Kendrick Lamar's Song "Humble" Is Actually Way Deeper Than You'd Think

by Laura Rizzo
Christopher Polk/Getty Images Entertainment/Getty Images

The Grammys are approaching which means it's time to look back and appreciate all the great music from the past year. One artist that no one could stop talking about was Kendrick Lamar. With the release of his album, Damn, in April — it seemed like Lamar was everywhere. His first single from that album, "Humble," is still being played nonstop, and has been highly acclaimed as one of the best rap songs of the year. The meaning of Kendrick Lamar's "Humble" is actually extremely thoughtful.

While the beat is addictive, Lamar's lyrics send such a strong message. A review from OkayPlayer compared "Humble" to Beyoncé's "Formation" in the way that it's a call to African American men to come together (aka get in "Formation") in order to do something great.

According to OkayPlayer, "Humble" is "a call for black men to take an introspective look at their place and power.
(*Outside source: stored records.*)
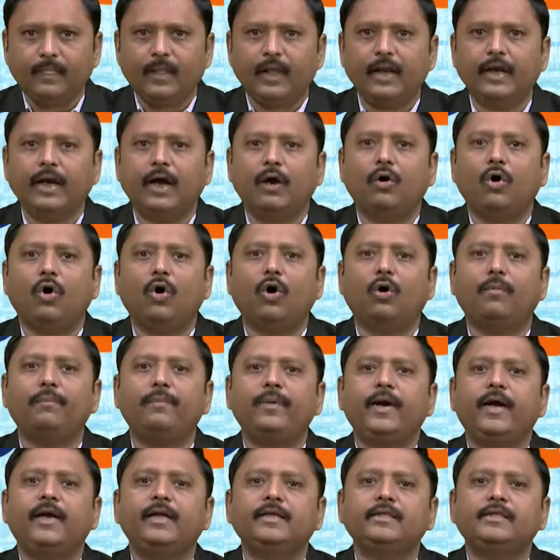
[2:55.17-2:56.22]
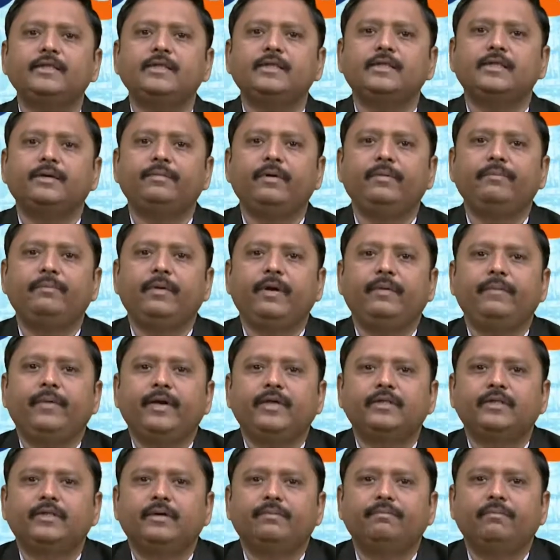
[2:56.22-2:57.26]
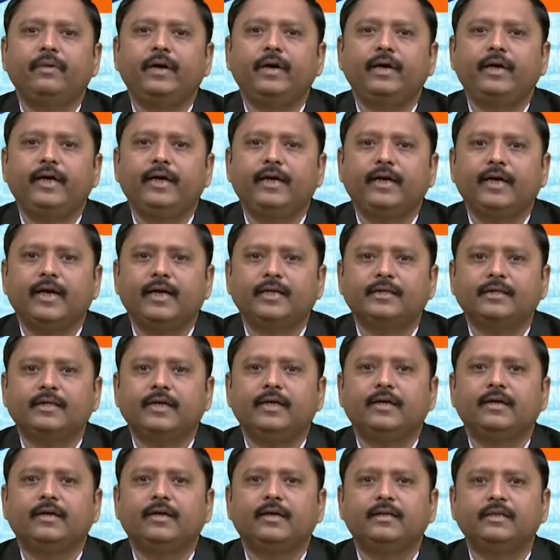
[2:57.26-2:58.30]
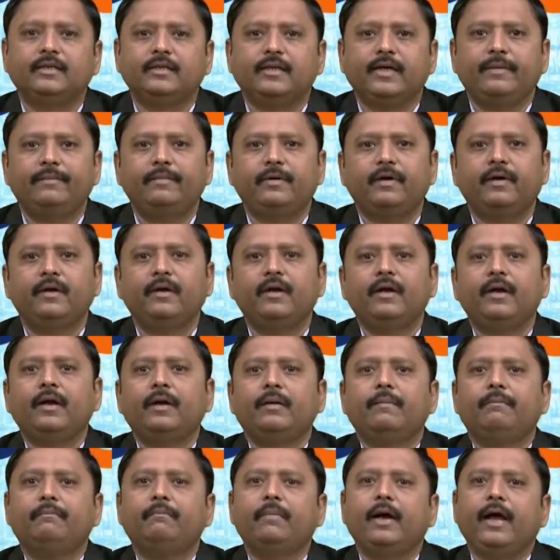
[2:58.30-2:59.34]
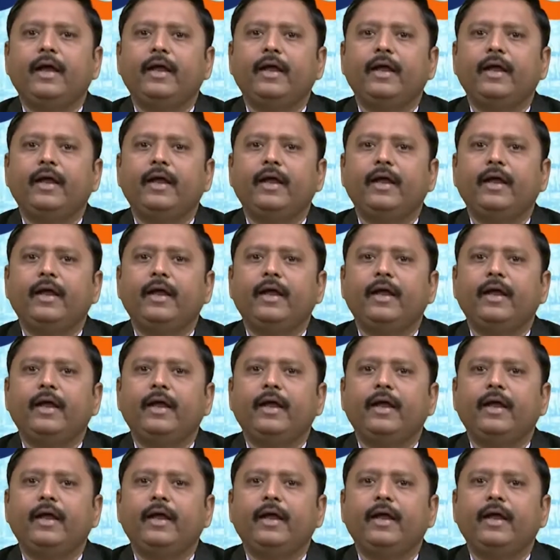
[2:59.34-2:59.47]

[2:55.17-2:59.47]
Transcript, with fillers: Now, operating system implements the multitasking concept by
He [Lamar] is self-aware of the stance of humility he needs to take and is encouraging other men to do the same." This includes men remaining humble in their relationships with women. In the music video, Lamar goes to a salon which could be a way of trying to connect to women and seeing things from their perspective.

What created such a strong conversation around "Humble" and Lamar's message was the extremely powerful and visual music video. It started with Lamar standing under a holy-looking spotlight. Then, he appeared in a number of various scenes — from rolling around in money to re-creating "The Last Supper" by Leonardo da Vinci.

The video starts,

Wicked or weakness? / You gotta see this / Waaaaay (yeah, yeah)

Followed by a second short intro,

Nobody pray for me / It's been that day for me / Waaaaay (yeah, yeah!)

The first verse talks about Lamar's rise to wealth.

Ayy, I remember syrup sandwiches and crime allowances
Finesse a n**** with some counterfeits, but now I’m countin' this
Parmesan where my accountant lives; in fact, I'm downin’ this
D'USSÉ with my boo bae tastes like Kool-Aid for the analysts
Girl, I can buy yo' ass the world with my paystub
Ooh, that p*ssy good, won't you sit it on my taste bloods?
I get way too petty once you let me do the extras
Pull up on your block, then break it down: we playin' Tetris
A.M. to the P.M., P.M. to the A.M., funk
Piss out your per diem, you just gotta hate 'em, funk
If I quit your BM, I still ride Mercedes, funk
If I quit this season, I still be the greatest, funk
My left stroke just went viral
Right stroke put lil' baby in a spiral
Soprano C, we like to keep it on a high note
It's levels to it, you and I know

Of course, the chorus is sure to get stuck in your head.

B*tch, be humble (hol' up, b*tch)
Sit down (hol' up, lil', hol' up, lil' b*tch)
Be humble (hol' up, b*tch)
Sit down (hol' up, sit down, lil', sit down, lil' b*tch)
Be humble (hol' up, hol' up)

In the second verse, Lamar touches on unrealistic beauty standards when he refers to being "sick and tired of Photoshop." He also says that when he communicates, his "soul speaks" which is very apparent in all his songs.

Who dat n**** thinkin' that he frontin' on Man-Man? (Man-Man)
Get the f*ck off my stage, I'm the Sandman (Sandman)
Get the f*ck off my d*ck, that ain't right
I make a play f*cking up your whole life
I'm so f*ckin' sick and tired of the Photoshop
Show me somethin' natural like afro on Richard Pryor
Show me somethin' natural like ass with some stretch marks
Still will take you down right on your mama's couch in Polo socks
Ayy, this shit way too crazy, ayy, you do not amaze me, ayy
I blew cool from AC, ayy, Obama just paged me, ayy
I don't fabricate it, ayy, most of y'all be fakin', ayy
I stay modest 'bout it, ayy, she elaborate it, ayy
This that Grey Poupon, that Evian, that TED Talk, ayy
Watch my soul speak, you let the meds talk, ayy
If I kill a n****, it won't be the alcohol, ayy
I'm the realest n**** after all

Kendrick Lamar is definitely the most popular artist of the year. The love shows with Lamar's seven Grammy nominations. One thing is for sure – with his unstoppable music, he will be prominent for a very long time.